A string is clamped at both the ends and it is vibrating in its 4th harmonic. The equation of the stationary wave is $$y = 0.3 \sin(0.157x) \cos(200\pi t)$$. The length of the string is: (All quantities are in SI units.)

We have a stationary wave on a string whose ends are fixed, and its mathematical form is given as

$$y \;=\; 0.3 \,\sin(0.157\,x)\,\cos(200\pi\,t).$$

For a string that is clamped at both ends, the general expression of a standing wave is usually written as

$$y \;=\; 2A\,\sin(kx)\,\cos(\omega t),$$

where $$k$$ is the wave-number and $$\omega$$ is the angular frequency.

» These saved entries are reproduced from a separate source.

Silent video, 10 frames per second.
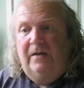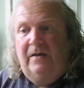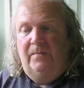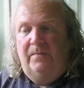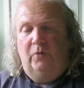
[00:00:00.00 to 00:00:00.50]

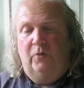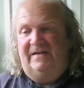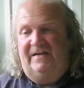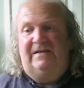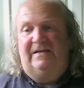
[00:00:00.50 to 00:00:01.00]
um,
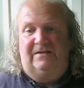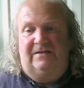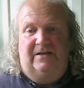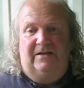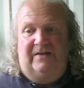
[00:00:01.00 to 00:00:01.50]

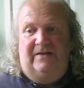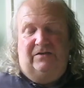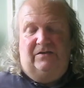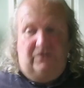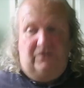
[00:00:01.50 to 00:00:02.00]
updated and
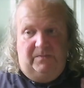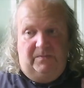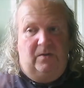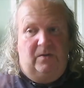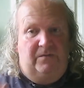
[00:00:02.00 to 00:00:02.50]
that, so there are going
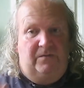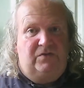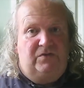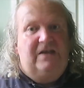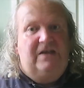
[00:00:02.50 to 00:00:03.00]
to be quite a
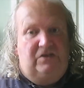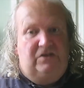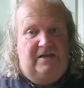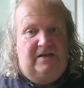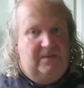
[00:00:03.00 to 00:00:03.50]
few
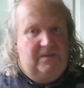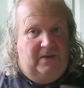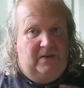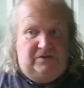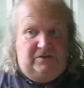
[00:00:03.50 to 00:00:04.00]
changes taking
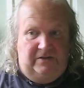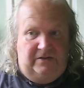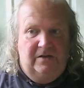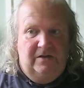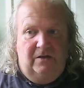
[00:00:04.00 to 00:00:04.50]
place on
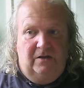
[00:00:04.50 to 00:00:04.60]
it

The boundary conditions at the two fixed ends $$x = 0$$ and $$x = L$$ force the displacement to be zero at those points. Mathematically, we must have

$$\sin(kx) = 0 \quad\text{when}\quad x = 0 \quad\text{and}\quad x = L.$$

This is satisfied if

$$kL = m\pi,$$

where $$m$$ is a positive integer. The integer $$m$$ counts the harmonic number; in particular,

$$k = \frac{m\pi}{L}.$$

Now, the problem states that the string is vibrating in its 4th harmonic. Therefore we set $$m = 4$$. The theoretical relation for the wave-number in this mode is

$$k \;=\; \frac{4\pi}{L}.$$

Next, we compare this with the actual wave-number that appears in the given equation. From

$$y \;=\; 0.3\,\sin\!\bigl(0.157\,x\bigr)\,\cos(200\pi\,t),$$

we can directly read off

$$k_{\text{given}} \;=\; 0.157\;\text{rad m}^{-1}.$$

By equating the two expressions for $$k$$, we get

$$0.157 \;=\; \frac{4\pi}{L}.$$

Solving for $$L$$: first multiply both sides by $$L$$, then divide by $$0.157$$:

$$L \;=\; \frac{4\pi}{0.157}.$$

Evaluating the numerator, we find

$$4\pi \;=\; 4 \times 3.1416 \;=\; 12.5664.$$

Now perform the division:

$$L \;=\; \frac{12.5664}{0.157} \;\approx\; 80\;\text{m}.$$

Hence, the length of the string is 80 metres.

Hence, the correct answer is Option D.